[[ DATA PROVIDED open ]]

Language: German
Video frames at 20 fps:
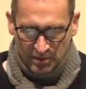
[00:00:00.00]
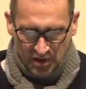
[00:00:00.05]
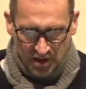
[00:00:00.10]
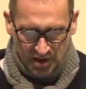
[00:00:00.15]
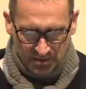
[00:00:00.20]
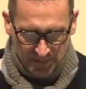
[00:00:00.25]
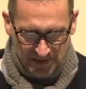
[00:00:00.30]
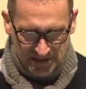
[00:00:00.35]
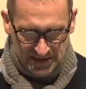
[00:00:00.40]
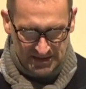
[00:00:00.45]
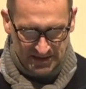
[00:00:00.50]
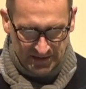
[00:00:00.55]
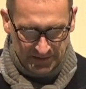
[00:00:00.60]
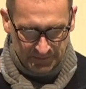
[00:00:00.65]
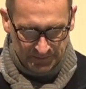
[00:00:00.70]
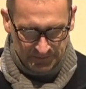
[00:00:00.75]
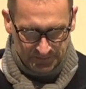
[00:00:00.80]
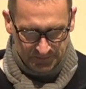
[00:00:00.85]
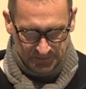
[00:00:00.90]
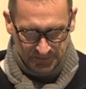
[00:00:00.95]
Bürgermeister,
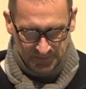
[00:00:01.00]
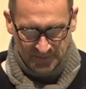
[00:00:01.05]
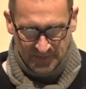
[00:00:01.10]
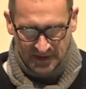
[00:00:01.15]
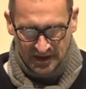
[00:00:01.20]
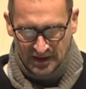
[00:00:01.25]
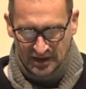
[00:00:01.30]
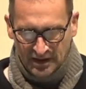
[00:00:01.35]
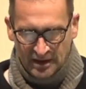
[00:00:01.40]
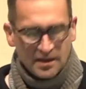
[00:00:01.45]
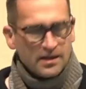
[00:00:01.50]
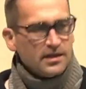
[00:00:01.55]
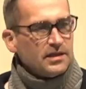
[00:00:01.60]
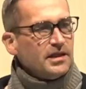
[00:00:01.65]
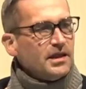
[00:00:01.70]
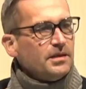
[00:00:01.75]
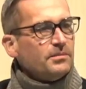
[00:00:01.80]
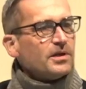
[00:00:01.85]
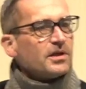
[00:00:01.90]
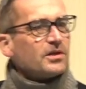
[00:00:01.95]

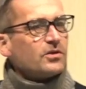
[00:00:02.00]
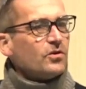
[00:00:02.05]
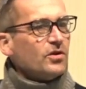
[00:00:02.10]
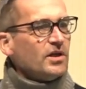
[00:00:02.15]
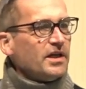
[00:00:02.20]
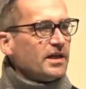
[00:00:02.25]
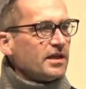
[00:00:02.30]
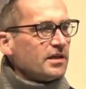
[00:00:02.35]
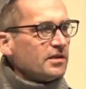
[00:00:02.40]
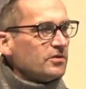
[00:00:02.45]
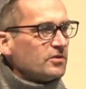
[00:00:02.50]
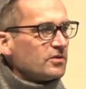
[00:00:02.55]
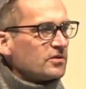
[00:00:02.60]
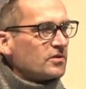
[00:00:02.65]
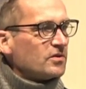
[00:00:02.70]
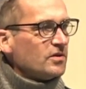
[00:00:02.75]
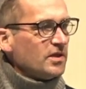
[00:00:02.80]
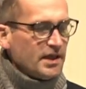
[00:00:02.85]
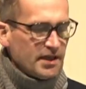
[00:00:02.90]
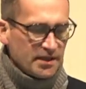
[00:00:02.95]
liebe Kolleginnen und
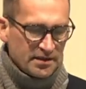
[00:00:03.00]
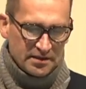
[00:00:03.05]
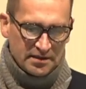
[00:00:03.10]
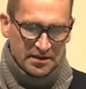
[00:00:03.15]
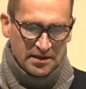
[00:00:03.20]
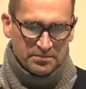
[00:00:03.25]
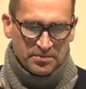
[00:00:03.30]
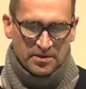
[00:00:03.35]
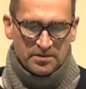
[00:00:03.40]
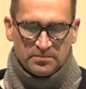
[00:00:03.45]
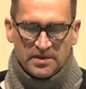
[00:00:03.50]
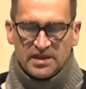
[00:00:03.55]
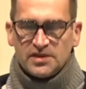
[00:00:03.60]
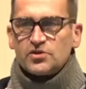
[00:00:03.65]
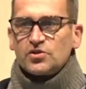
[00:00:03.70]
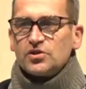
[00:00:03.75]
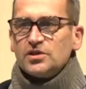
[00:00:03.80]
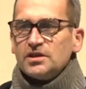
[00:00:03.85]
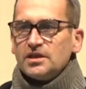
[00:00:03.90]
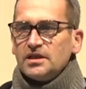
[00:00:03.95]
Kollegen, liebe
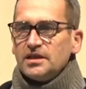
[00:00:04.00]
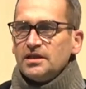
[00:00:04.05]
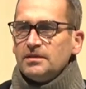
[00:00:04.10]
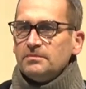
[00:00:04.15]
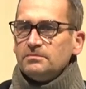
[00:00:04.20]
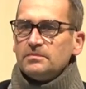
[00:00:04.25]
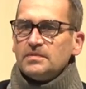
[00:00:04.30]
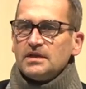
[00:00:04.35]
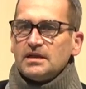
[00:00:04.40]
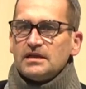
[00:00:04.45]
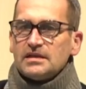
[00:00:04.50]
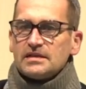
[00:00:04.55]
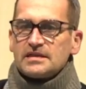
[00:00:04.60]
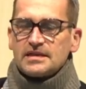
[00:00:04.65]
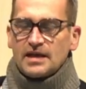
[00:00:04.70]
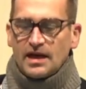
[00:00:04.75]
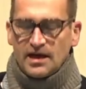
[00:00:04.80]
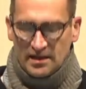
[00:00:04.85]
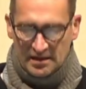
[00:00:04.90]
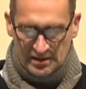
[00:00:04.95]
Menschen im
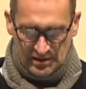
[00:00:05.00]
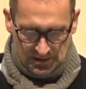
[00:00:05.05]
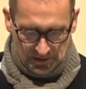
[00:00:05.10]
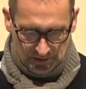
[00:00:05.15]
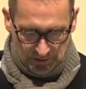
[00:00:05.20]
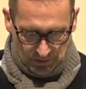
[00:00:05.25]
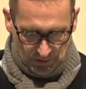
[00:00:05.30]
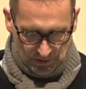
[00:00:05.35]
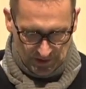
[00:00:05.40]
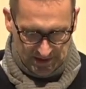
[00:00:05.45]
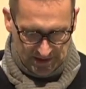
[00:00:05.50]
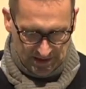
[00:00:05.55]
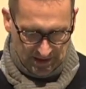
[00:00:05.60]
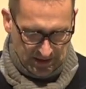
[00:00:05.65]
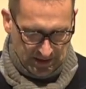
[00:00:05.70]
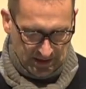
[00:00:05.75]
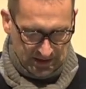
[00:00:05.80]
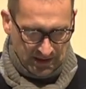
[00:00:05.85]
Saal und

[[ DATA PROVIDED closed ]]

_REQUIRED WORK_
Return all of the entries exactly as written, but drop any pictures they hold.

_ANSWER BELOW_
Language: German
Video frames at 20 fps:
[00:00:00.00]
[00:00:00.05]
[00:00:00.10]
[00:00:00.15]
[00:00:00.20]
[00:00:00.25]
[00:00:00.30]
[00:00:00.35]
[00:00:00.40]
[00:00:00.45]
[00:00:00.50]
[00:00:00.55]
[00:00:00.60]
[00:00:00.65]
[00:00:00.70]
[00:00:00.75]
[00:00:00.80]
[00:00:00.85]
[00:00:00.90]
[00:00:00.95]
Bürgermeister,
[00:00:01.00]
[00:00:01.05]
[00:00:01.10]
[00:00:01.15]
[00:00:01.20]
[00:00:01.25]
[00:00:01.30]
[00:00:01.35]
[00:00:01.40]
[00:00:01.45]
[00:00:01.50]
[00:00:01.55]
[00:00:01.60]
[00:00:01.65]
[00:00:01.70]
[00:00:01.75]
[00:00:01.80]
[00:00:01.85]
[00:00:01.90]
[00:00:01.95]

[00:00:02.00]
[00:00:02.05]
[00:00:02.10]
[00:00:02.15]
[00:00:02.20]
[00:00:02.25]
[00:00:02.30]
[00:00:02.35]
[00:00:02.40]
[00:00:02.45]
[00:00:02.50]
[00:00:02.55]
[00:00:02.60]
[00:00:02.65]
[00:00:02.70]
[00:00:02.75]
[00:00:02.80]
[00:00:02.85]
[00:00:02.90]
[00:00:02.95]
liebe Kolleginnen und
[00:00:03.00]
[00:00:03.05]
[00:00:03.10]
[00:00:03.15]
[00:00:03.20]
[00:00:03.25]
[00:00:03.30]
[00:00:03.35]
[00:00:03.40]
[00:00:03.45]
[00:00:03.50]
[00:00:03.55]
[00:00:03.60]
[00:00:03.65]
[00:00:03.70]
[00:00:03.75]
[00:00:03.80]
[00:00:03.85]
[00:00:03.90]
[00:00:03.95]
Kollegen, liebe
[00:00:04.00]
[00:00:04.05]
[00:00:04.10]
[00:00:04.15]
[00:00:04.20]
[00:00:04.25]
[00:00:04.30]
[00:00:04.35]
[00:00:04.40]
[00:00:04.45]
[00:00:04.50]
[00:00:04.55]
[00:00:04.60]
[00:00:04.65]
[00:00:04.70]
[00:00:04.75]
[00:00:04.80]
[00:00:04.85]
[00:00:04.90]
[00:00:04.95]
Menschen im
[00:00:05.00]
[00:00:05.05]
[00:00:05.10]
[00:00:05.15]
[00:00:05.20]
[00:00:05.25]
[00:00:05.30]
[00:00:05.35]
[00:00:05.40]
[00:00:05.45]
[00:00:05.50]
[00:00:05.55]
[00:00:05.60]
[00:00:05.65]
[00:00:05.70]
[00:00:05.75]
[00:00:05.80]
[00:00:05.85]
Saal und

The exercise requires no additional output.